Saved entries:
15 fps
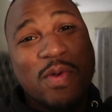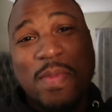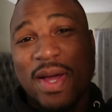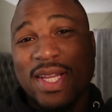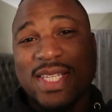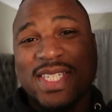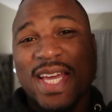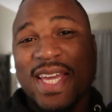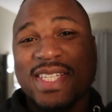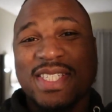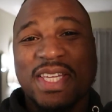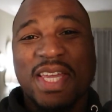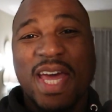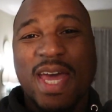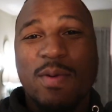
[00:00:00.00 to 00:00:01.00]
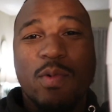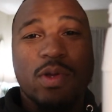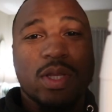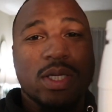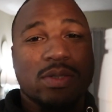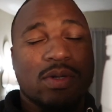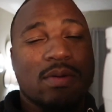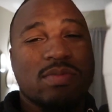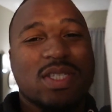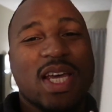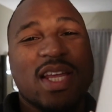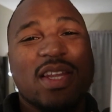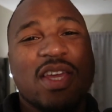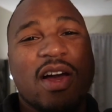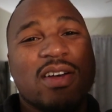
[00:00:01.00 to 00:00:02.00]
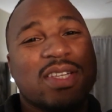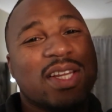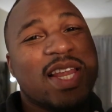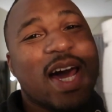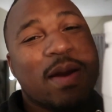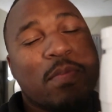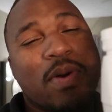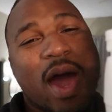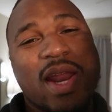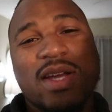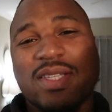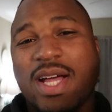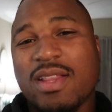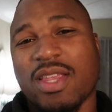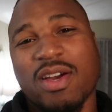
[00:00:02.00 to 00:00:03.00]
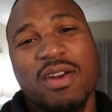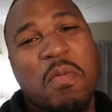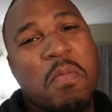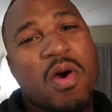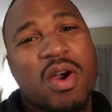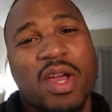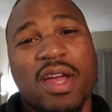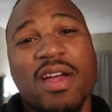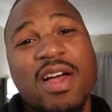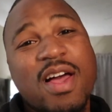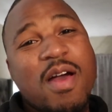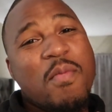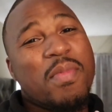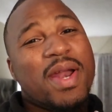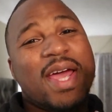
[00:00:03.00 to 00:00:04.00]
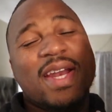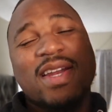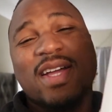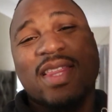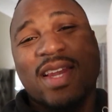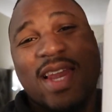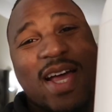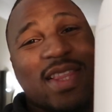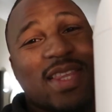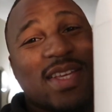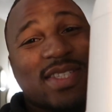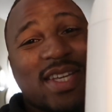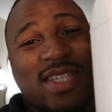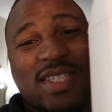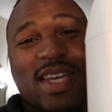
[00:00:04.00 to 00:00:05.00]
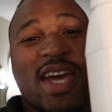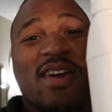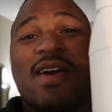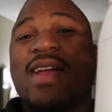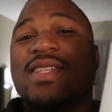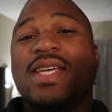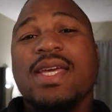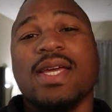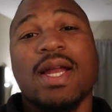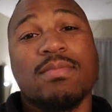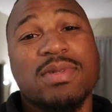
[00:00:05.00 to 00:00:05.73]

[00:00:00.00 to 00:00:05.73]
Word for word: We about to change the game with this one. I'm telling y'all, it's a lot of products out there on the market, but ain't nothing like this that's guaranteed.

---

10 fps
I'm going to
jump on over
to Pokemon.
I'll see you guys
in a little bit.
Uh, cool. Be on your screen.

▶ _Exercise directions_
From the line holding "[00:00:03.00 to 00:00:04.00]" to the line holding "Word for word: We", both included, retype the entries above exactly and drop the pictures.

▶ _Expected answer_
[00:00:03.00 to 00:00:04.00]
[00:00:04.00 to 00:00:05.00]
[00:00:05.00 to 00:00:05.73]

[00:00:00.00 to 00:00:05.73]
Word for word: We about to change the game with this one. I'm telling y'all, it's a lot of products out there on the market, but ain't nothing like this that's guaranteed.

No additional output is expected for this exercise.